Tuesday 15 January 2013

The First Post



I always knew I wanted to study mythology. I had dinosaur toys as a child, so I got sidetracked for a while, but then I began to study Latin when I was 13 and was steered on the right path again. I have since enjoyed fifteen years in the ancient world, and I don't regret a minute of it (well, Greek linguistics wasn't fun, it was at times beat-yourself-in-the-head-with-a-hammer boring, but still).
For many years, my studies have been stubbornly unrelated to the real world and by this, of course, I don't mean to imply that classical studies have nothing to do with reality, but, rather, the opposite, that reality sometimes pretends to take no interest in classical studies. Remember, these were dark days, before the Internet. If you liked Greek mythology in high school, you were pretty much on your own. In the 1990s, most people were into Beverly Hills 90210 (the original version, where girl didn't bleach their anus and weighed more than 70 pounds). Jason and the Argonauts, the 1963 movie with dancing skeletons, was pretty much all I had to go on. And I had to rent the VHS over and over, because no one sold it in my town.

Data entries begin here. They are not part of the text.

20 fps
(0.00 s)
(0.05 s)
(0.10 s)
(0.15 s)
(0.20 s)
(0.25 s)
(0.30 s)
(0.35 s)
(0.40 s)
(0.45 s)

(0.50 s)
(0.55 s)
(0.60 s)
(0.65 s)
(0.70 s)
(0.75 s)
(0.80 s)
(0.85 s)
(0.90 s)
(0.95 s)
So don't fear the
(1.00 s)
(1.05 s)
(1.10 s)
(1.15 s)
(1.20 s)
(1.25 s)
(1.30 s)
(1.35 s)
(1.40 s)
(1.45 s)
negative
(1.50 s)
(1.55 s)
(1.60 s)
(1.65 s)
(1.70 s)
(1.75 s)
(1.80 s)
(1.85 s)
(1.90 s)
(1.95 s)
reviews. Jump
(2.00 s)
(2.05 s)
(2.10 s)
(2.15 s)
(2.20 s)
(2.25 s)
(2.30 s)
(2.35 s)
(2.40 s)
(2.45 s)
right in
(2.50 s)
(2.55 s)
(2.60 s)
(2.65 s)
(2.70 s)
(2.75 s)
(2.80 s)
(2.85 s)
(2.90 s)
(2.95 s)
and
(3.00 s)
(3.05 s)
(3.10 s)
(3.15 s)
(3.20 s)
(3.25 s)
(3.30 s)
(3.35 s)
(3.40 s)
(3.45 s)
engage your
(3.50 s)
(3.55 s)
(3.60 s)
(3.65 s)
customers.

But then, slowly, things started to change, and now we have Percy Jackson, and Brad Pitt as Achilles (thank you!), and two movies about Thor (ok, a Marvel hero, but still). So I have nothing but sympathy for anything that makes the ancient world, my world, more attractive to people, but I am frustrated by how poorly mythology seems to be understood. Most people, of course, have never heard about it all (unfortunately, the right to know about our own past remains a luxury for the privileged few) and those who have seem to be hostages to oversimplified explanations on the one side (the Spartans never lost a battle and the Persians looked like worm-sprouting Uruk-hai) and mystical nonsense on the other (Take A Test And Discover If You Are Zeus' Daughter!! =^.^=). This is why I decided to begin this blog: to help people who are interested in mythology to get their facts straight.

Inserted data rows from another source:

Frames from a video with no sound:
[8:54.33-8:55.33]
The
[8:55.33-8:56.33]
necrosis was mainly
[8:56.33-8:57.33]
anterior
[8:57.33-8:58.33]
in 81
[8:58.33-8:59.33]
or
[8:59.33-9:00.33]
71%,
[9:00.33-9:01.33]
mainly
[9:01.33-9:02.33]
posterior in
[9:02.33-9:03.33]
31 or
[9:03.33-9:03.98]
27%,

I don't pretend to be an ΓΌberexpert, and, anyway, there are no absolute truths about this, but I've had the good fortune be taught by the very best, and I learned some pretty cool stuff. And I believe that education is a gift, so if you're lucky enough to get it, you should pass it on. 

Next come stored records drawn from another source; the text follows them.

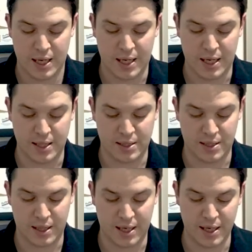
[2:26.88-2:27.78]

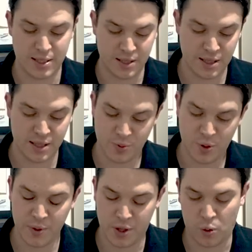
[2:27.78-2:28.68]
It's, uh, it's, it's
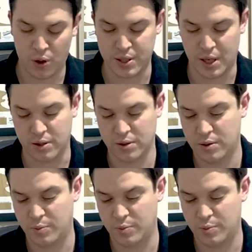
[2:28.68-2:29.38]
probably quite young,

So here I am, passing it on. :)

[A note on sources If there's something I dislike about the web, is the lack of sources. There are hundreds, possibly thousands of pages on Greek mythology where people tell stories and make absurd claims without specifying where they found the information. If someone doesn't tell you his or her sources, beware. That's why I will try to give some evidence and indications for further reading in my posts. Most of the ancient texts are available online. Try the Perseus Project, the Gutenberg Project, or the archive at Sacred Texts for different translations.]